Problem: fuzzy-matching can be improved
Solution: Implement a better fuzzy matching algorithm
(Girish Palya)
Replace fuzzy matching algorithm with improved fzy-based implementation
The
[current](https://www.forrestthewoods.com/blog/reverse_engineering_sublime_texts_fuzzy_match/)
fuzzy matching algorithm has several accuracy issues:
* It struggles with CamelCase
* It fails to prioritize matches at the beginning of strings, often
ranking middle matches higher.
After evaluating alternatives (see my comments
[here](https://github.com/vim/vim/issues/17531#issuecomment-3112046897)
and
[here](https://github.com/vim/vim/issues/17531#issuecomment-3121593900)),
I chose to adopt the [fzy](https://github.com/jhawthorn/fzy) algorithm,
which:
* Resolves the aforementioned issues.
* Performs better.
Implementation details
This version is based on the original fzy
[algorithm](https://github.com/jhawthorn/fzy/blob/master/src/match.c),
with one key enhancement: **multibyte character support**.

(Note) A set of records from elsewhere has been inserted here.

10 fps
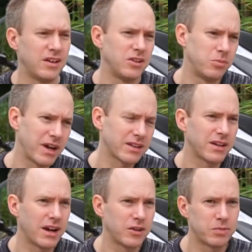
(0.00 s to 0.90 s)
your back
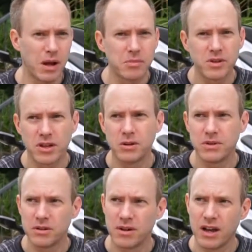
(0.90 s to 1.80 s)
tire is probably going to
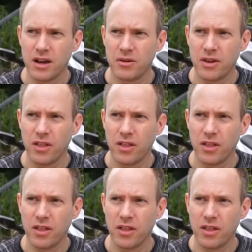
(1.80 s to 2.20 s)
be around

* The original implementation supports only ASCII.
* This patch replaces ascii lookup tables with function calls, making it
compatible with multibyte character sets.
* Core logic (`match_row()` and `match_positions()`) remains faithful to
the original, but now operates on codepoints rather than single-byte
characters.
Performance
Tested against a dataset of **90,000 Linux kernel filenames**. Results
(in milliseconds) show a **\~2x performance improvement** over the
current fuzzy matching algorithm.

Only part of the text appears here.